Mon expérience en matière de design et d'image de marque a certainement été importante pour obtenir les résultats que nous souhaitions. Néanmoins, même sans ces compétences au sein de notre équipe, un brief clair et bien pensé est essentiel à cet égard. Demander à une agence de concevoir un concept à partir de zéro ne donnera jamais de bons résultats.
9. Quand votre premier whisky sera-t-il commercialisé?
Pour pouvoir sortir un Single Malt Scotch whisky, notre nouvelle marque devra être affinée pendant 3 ans et 1 jour minimum. Comme nous n'avons pas encore ouvert et commencé à distiller, nous ne pouvons pas en être certains. Mais nous sommes très confiants qu'un whisky sera commercialisé en 2025.

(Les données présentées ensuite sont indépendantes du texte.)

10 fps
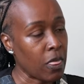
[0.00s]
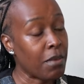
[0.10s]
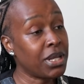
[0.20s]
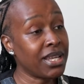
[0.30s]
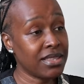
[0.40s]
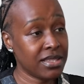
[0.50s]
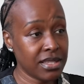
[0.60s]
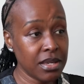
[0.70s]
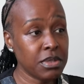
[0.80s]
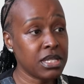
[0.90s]
But at the
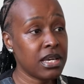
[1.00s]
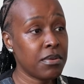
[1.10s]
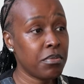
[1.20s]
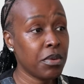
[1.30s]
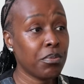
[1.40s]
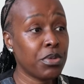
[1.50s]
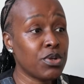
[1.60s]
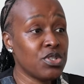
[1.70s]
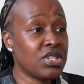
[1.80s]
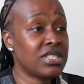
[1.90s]
same time,
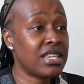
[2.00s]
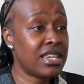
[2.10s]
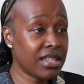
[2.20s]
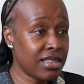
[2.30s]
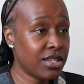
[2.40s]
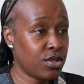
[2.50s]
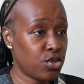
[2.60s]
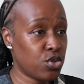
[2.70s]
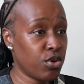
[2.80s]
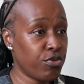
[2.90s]
because she has nothing to
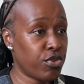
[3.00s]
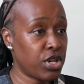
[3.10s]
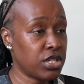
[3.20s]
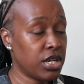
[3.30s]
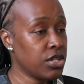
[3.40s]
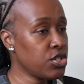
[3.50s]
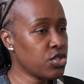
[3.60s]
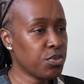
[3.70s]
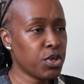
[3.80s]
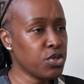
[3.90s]
show for it, she's
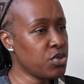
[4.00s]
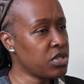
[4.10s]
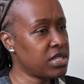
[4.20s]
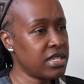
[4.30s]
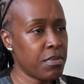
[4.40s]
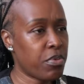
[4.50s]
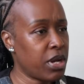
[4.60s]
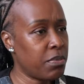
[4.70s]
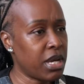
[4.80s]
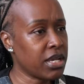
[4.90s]
supposed to snap
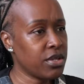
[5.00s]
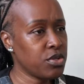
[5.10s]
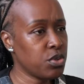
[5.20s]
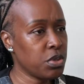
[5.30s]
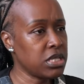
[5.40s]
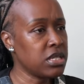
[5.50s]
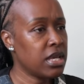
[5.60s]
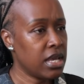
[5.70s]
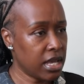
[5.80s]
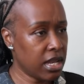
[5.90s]
right back into it,
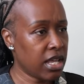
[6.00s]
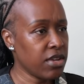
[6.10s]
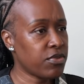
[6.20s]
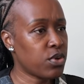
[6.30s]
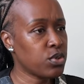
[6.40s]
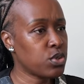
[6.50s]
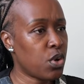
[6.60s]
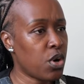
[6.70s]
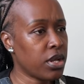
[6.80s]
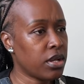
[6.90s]
and life goes
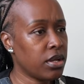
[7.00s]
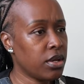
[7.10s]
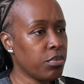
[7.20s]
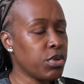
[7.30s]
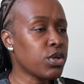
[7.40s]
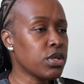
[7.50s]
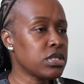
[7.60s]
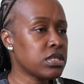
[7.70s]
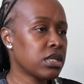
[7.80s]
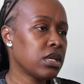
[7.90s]
on.
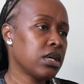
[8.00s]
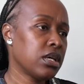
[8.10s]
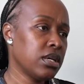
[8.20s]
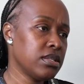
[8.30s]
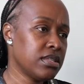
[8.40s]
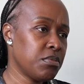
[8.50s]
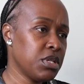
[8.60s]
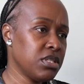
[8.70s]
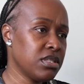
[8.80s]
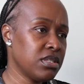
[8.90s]
Because in some
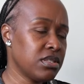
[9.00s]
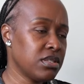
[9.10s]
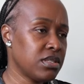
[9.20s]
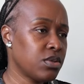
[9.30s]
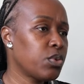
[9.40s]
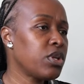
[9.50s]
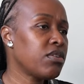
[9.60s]
instances,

10. Que pouvons-nous attendre du port de Leith au cours des 3 à 5 prochaines années?
Ian Stirling: Il faut être très patient en matière de whisky écossais, et 3-5 ans, c'est une période assez courte dans notre industrie. Cependant, ce n'est pas un mauvais chiffre à avoir choisi car d'ici là, nous aurons terminé la construction de notre principale distillerie et nous l'aurons exploitée pendant 3 ans. Nous serons en effet très occupés par l'élément tourisme de notre bâtiment.
Dans les 5 prochaines années, nous aurons un Single Malt Scotch Whisky disponible, ainsi qu'un ensemble d'autres produits.
Nous avons également d'importants plans d'expansion et je pense que nous ferons partie de la réalisation de ces plans. Nous espérons pouvoir enfin dormir un peu, à l'approche de la date butoir de 5 ans!